Transcribe the following entries word for word; no picture is to appear in the copy.

▶ [RECORDED DATA]
○ ○ ○ ○ ○ ○ ○

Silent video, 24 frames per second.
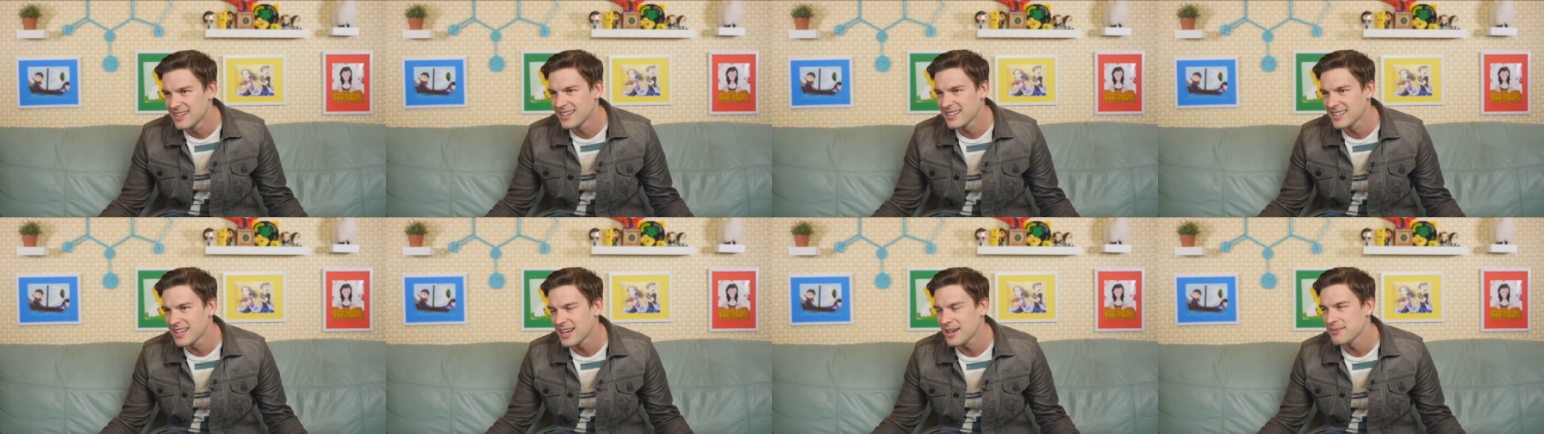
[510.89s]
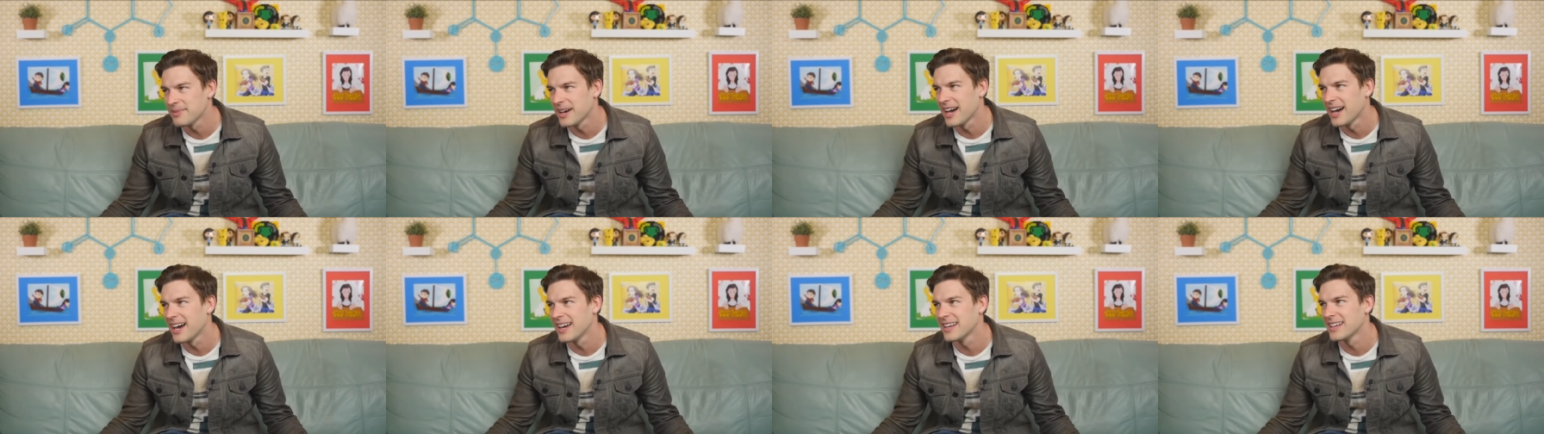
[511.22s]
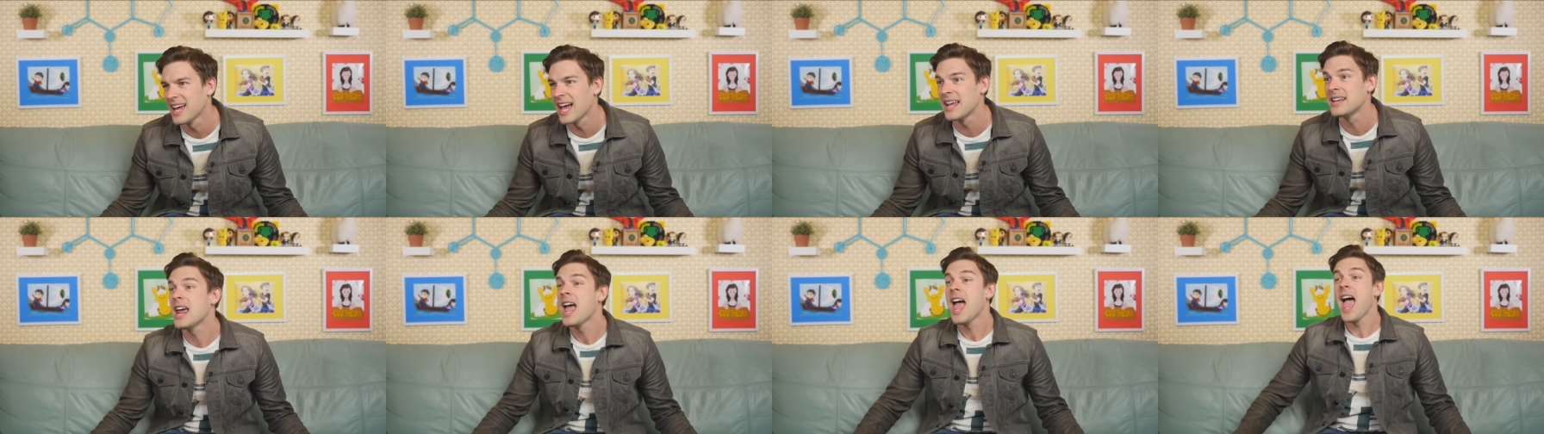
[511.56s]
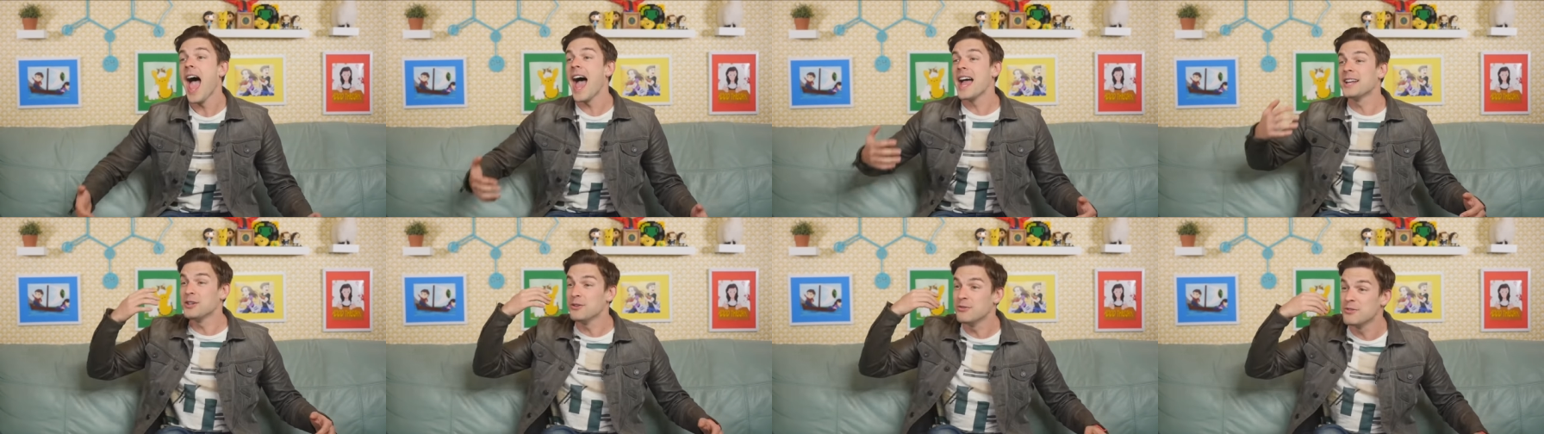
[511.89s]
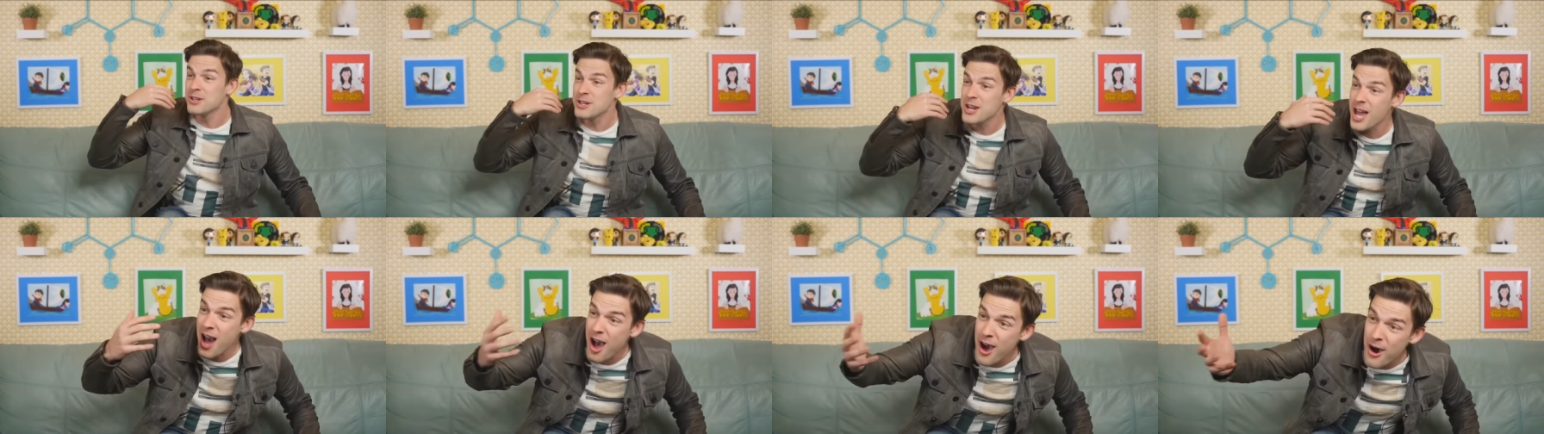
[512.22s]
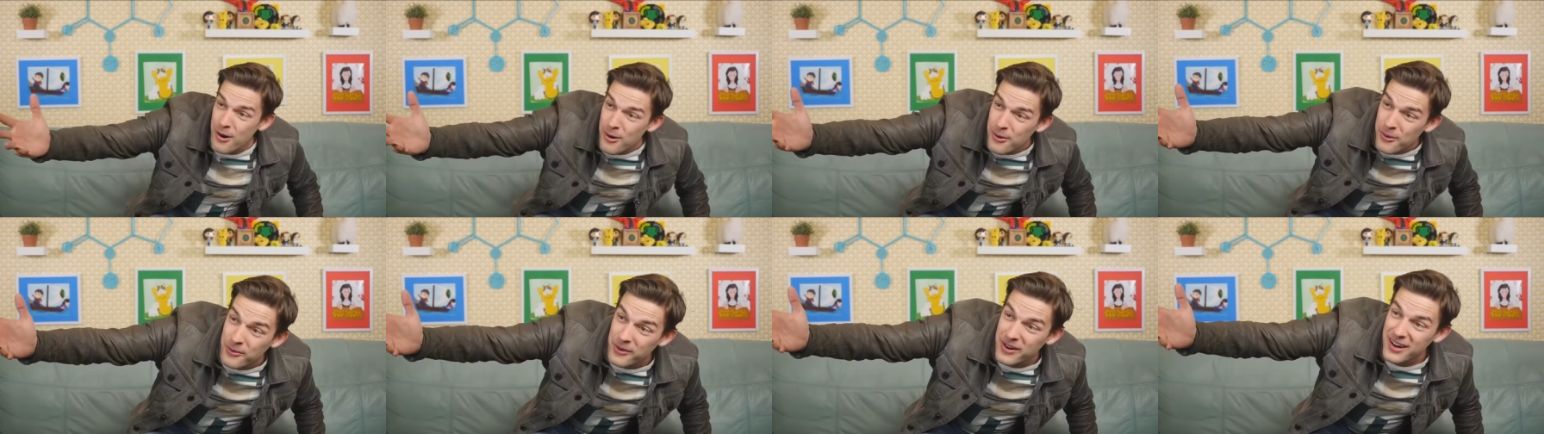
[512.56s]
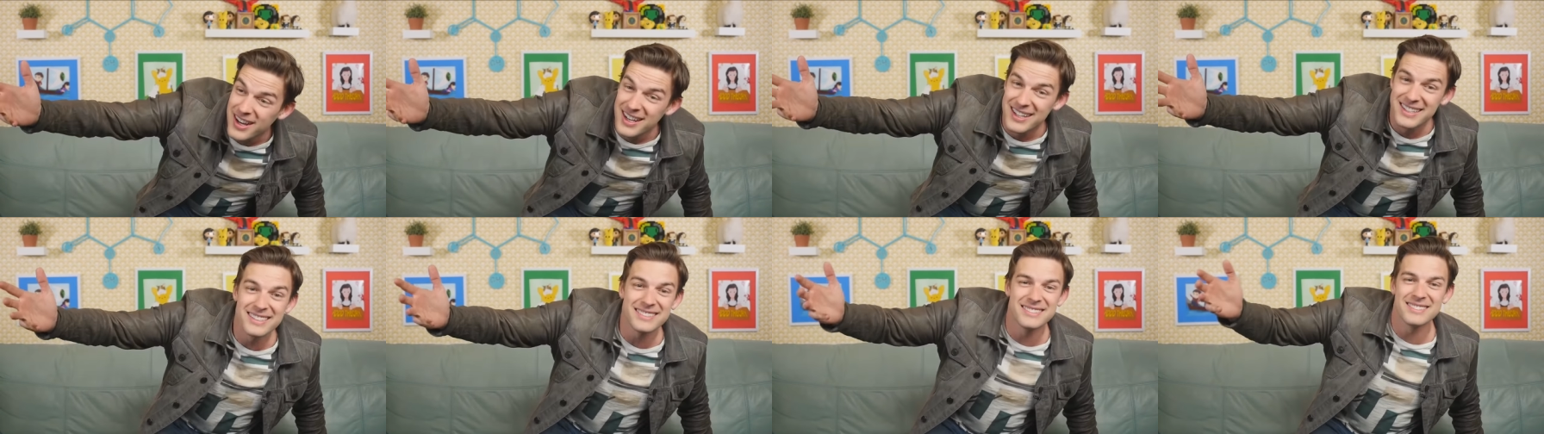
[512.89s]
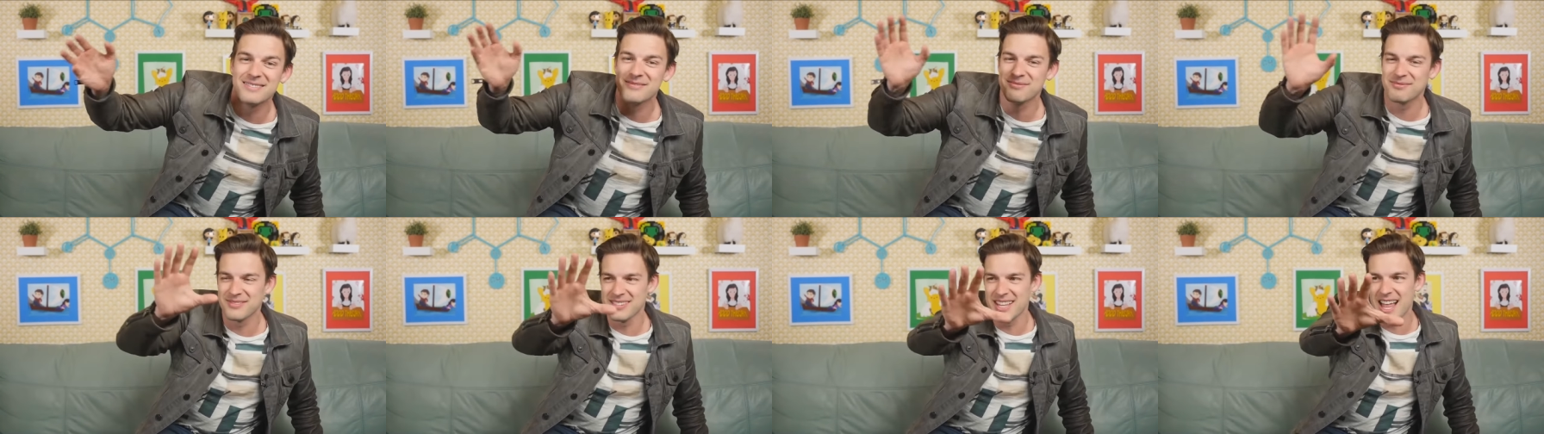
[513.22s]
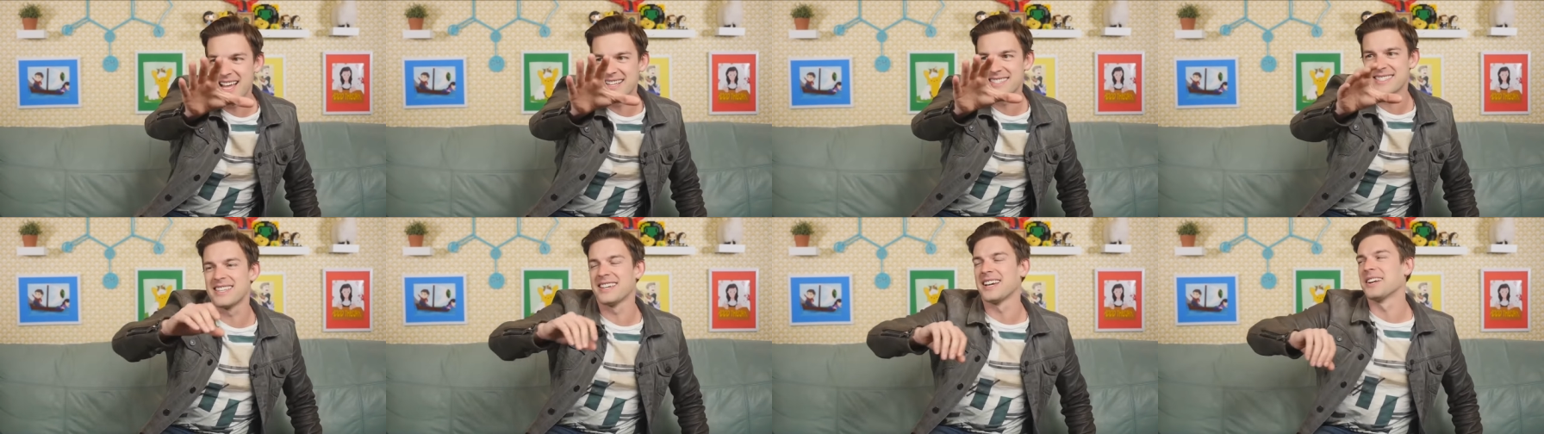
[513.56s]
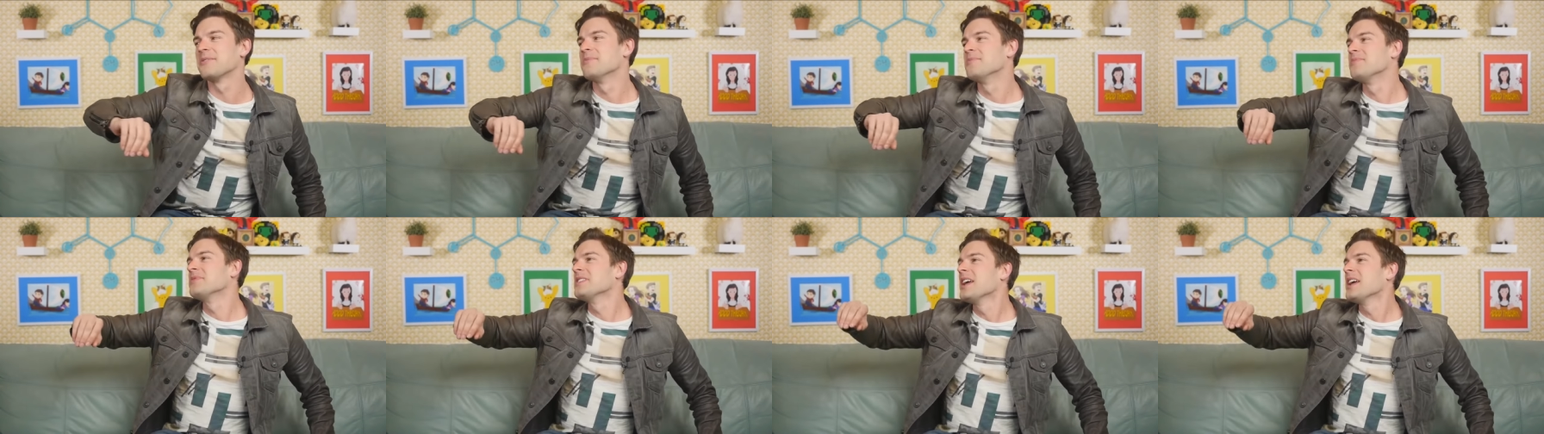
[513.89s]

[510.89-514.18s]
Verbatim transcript: Yeah. Come on. And and you know last thing.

○ ○ ○ ○ ○ ○ ○

▶ [SOLUTION FOR THIS TASK]
Silent video, 24 frames per second.
[510.89s]
[511.22s]
[511.56s]
[511.89s]
[512.22s]
[512.56s]
[512.89s]
[513.22s]
[513.56s]
[513.89s]

[510.89-514.18s]
Verbatim transcript: Yeah. Come on. And and you know last thing.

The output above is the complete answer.